Each line of the records that follow must come back exactly, with pictures skipped.

========

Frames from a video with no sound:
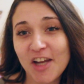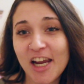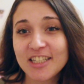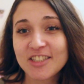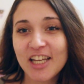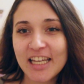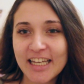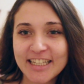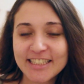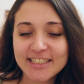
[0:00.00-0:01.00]
changed
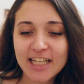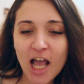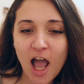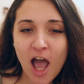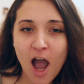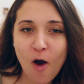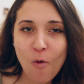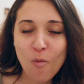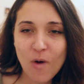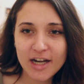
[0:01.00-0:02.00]
is
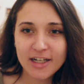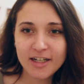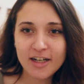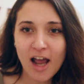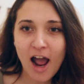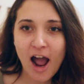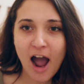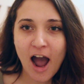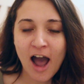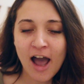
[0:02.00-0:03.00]
when
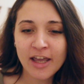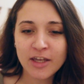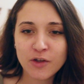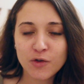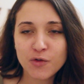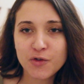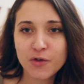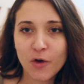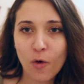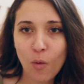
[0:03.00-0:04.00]
I used
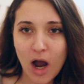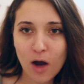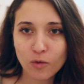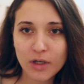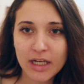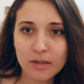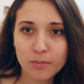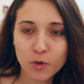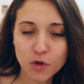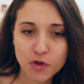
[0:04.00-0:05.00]
to go out in
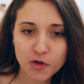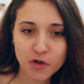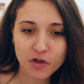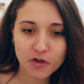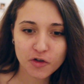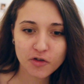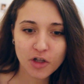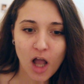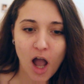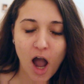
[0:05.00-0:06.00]
Portugal,
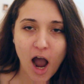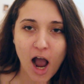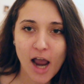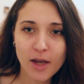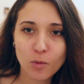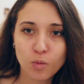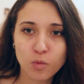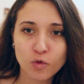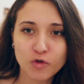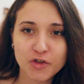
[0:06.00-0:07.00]
I
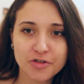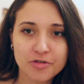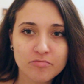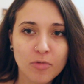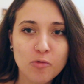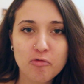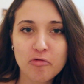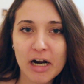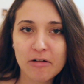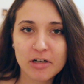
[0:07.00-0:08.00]
would
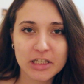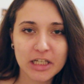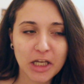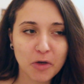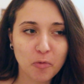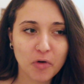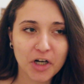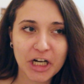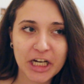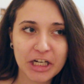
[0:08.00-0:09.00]
rarely
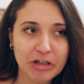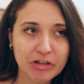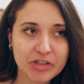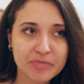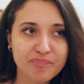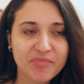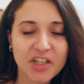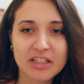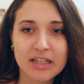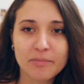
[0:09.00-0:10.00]
wear heels
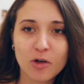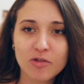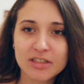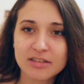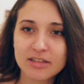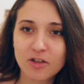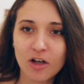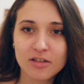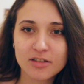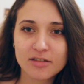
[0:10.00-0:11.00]
because I'm always the
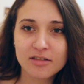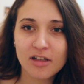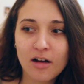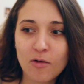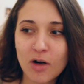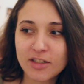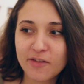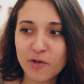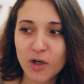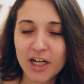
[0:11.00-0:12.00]
tallest around
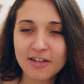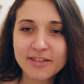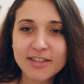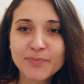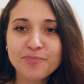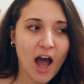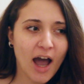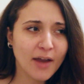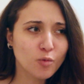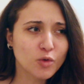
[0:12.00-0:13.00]
everyone else.
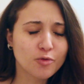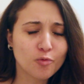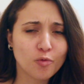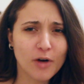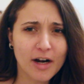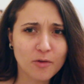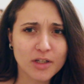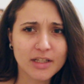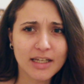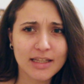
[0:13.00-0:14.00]
I would
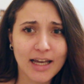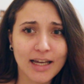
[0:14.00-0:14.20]
rarely,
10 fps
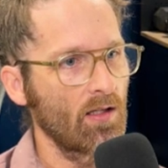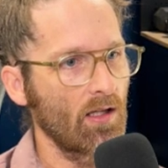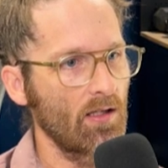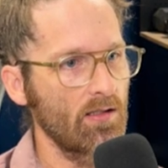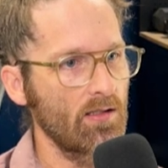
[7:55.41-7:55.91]

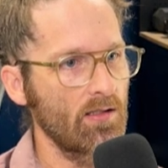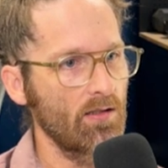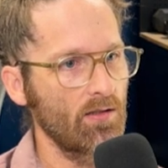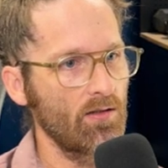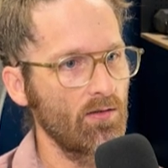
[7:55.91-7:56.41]
I
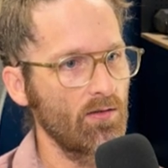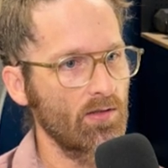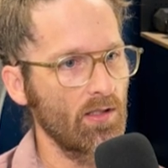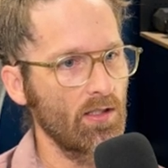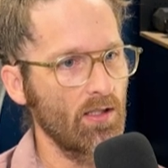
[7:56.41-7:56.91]
didn't use
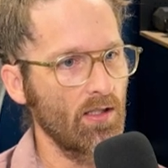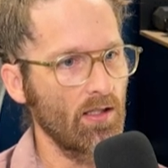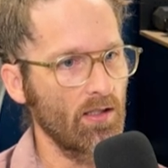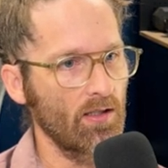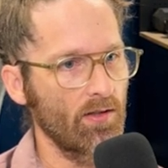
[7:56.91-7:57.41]

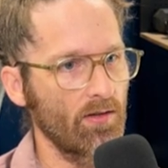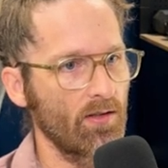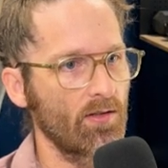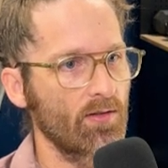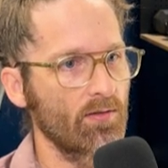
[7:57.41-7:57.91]
AI on this.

========

▸ **Solution for this exercise**:
Frames from a video with no sound:
[0:00.00-0:01.00]
changed
[0:01.00-0:02.00]
is
[0:02.00-0:03.00]
when
[0:03.00-0:04.00]
I used
[0:04.00-0:05.00]
to go out in
[0:05.00-0:06.00]
Portugal,
[0:06.00-0:07.00]
I
[0:07.00-0:08.00]
would
[0:08.00-0:09.00]
rarely
[0:09.00-0:10.00]
wear heels
[0:10.00-0:11.00]
because I'm always the
[0:11.00-0:12.00]
tallest around
[0:12.00-0:13.00]
everyone else.
[0:13.00-0:14.00]
I would
[0:14.00-0:14.20]
rarely,
10 fps
[7:55.41-7:55.91]

[7:55.91-7:56.41]
I
[7:56.41-7:56.91]
didn't use
[7:56.91-7:57.41]

[7:57.41-7:57.91]
AI on this.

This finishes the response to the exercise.